Artwork
Untitled

Untitled is a watercolor drawing by Dannielle Tegeder. It dates from 2003 and is held in the collection of the Museum of Modern Art.
About this work
Overview
Its layered materials and fragmented composition suggest an architectural sketch that resists functional interpretation.
Created in 2003, this drawing by Dannielle Tegeder combines ink, watercolor, pencil, colored pencil, felt-tip pen, synthetic polymer paint, and gouache on colored paper. Its layered materials and fragmented composition suggest an architectural sketch that resists functional interpretation. The work belongs to The Museum of Modern Art’s collection, where it is cataloged as a drawing rather than a painting, reflecting its mixed-media and diagrammatic character.
Subject & Meaning
The composition evokes the skeletal structure of a built environment—boxes, corridors, and isolated symbols like dots, benches, or stick-figure traces—but lacks coherent spatial logic. These elements suggest urban infrastructure or interior layouts, yet they remain abstracted and non-functional.
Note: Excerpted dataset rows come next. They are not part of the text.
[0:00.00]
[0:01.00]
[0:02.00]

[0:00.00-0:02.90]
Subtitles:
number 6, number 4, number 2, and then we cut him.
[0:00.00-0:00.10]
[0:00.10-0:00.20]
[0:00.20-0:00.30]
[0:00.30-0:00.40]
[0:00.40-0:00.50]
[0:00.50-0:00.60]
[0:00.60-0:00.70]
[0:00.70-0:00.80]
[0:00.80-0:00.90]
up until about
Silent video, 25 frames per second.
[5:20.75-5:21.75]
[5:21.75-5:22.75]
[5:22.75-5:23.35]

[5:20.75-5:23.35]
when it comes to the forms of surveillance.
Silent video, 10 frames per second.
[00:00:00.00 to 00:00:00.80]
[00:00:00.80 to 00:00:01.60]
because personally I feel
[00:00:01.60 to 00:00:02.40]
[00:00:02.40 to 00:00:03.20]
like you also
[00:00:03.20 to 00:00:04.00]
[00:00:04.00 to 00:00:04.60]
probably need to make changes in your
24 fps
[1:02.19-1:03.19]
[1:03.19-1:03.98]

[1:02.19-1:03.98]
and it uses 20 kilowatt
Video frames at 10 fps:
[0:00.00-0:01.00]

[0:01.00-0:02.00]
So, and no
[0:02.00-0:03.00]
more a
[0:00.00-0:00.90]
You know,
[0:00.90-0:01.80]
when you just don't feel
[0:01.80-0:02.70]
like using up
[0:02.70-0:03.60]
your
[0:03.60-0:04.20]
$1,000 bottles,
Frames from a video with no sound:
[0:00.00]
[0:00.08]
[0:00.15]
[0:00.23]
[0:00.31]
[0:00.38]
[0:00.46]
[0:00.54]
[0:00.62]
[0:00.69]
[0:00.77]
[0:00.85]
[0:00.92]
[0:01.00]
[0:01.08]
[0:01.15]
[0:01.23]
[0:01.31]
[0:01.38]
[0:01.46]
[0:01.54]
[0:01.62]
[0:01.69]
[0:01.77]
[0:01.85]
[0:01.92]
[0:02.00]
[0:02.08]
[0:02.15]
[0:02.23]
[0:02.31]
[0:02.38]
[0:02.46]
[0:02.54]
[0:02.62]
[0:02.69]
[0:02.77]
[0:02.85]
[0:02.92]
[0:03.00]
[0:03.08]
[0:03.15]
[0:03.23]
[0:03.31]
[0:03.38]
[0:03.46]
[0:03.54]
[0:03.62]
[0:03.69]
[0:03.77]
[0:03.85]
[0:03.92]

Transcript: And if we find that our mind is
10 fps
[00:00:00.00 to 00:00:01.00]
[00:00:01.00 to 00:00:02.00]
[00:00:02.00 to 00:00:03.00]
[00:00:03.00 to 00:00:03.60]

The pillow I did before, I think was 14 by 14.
The work does not depict a specific place; instead, it implies the psychological or symbolic weight of architectural forms through their disarray and repetition.
Technique & Style
Tegeder employed a wide range of tools to build the image, layering ink, gouache, and colored pencils over a colored paper base. Bright yellow lines cut through darker tones of brown and green, creating visual tension. The irregularity of lines, uneven scales, and tilted forms disrupt conventional drafting norms. This deliberate instability challenges the precision typically associated with architectural renderings, favoring intuitive mark-making over clarity.
History & Provenance
The work entered The Museum of Modern Art’s collection shortly after its creation, acquired as part of the institution’s ongoing engagement with contemporary drawing practices. No prior ownership history is publicly documented, suggesting it was likely acquired directly from the artist or a gallery representing her work in the early 2000s, a period when Tegeder was developing her signature approach to architectural abstraction.
Context
Tegeder’s work emerged in dialogue with late 1990s and early 2000s conceptual drawing practices that questioned the boundaries between art, architecture, and cartography. Her use of diagrammatic forms aligns with artists exploring the emotional resonance of built space, rejecting literal representation in favor of suggestive, fragmented compositions that reflect the disorientation of modern environments.
Legacy
Untitled exemplifies a broader shift in contemporary drawing toward hybrid media and non-narrative spatial inquiry. While not widely reproduced, it remains a reference point in discussions of architectural abstraction in post-millennial art. Its inclusion in MoMA’s collection affirms its role in expanding the definition of drawing beyond traditional techniques into layered, conceptual territory.
Artist & collection
Artist
Dannielle Tegeder is a contemporary artist who works with installation, animation and sound and is best known for her abstract paintings and drawings.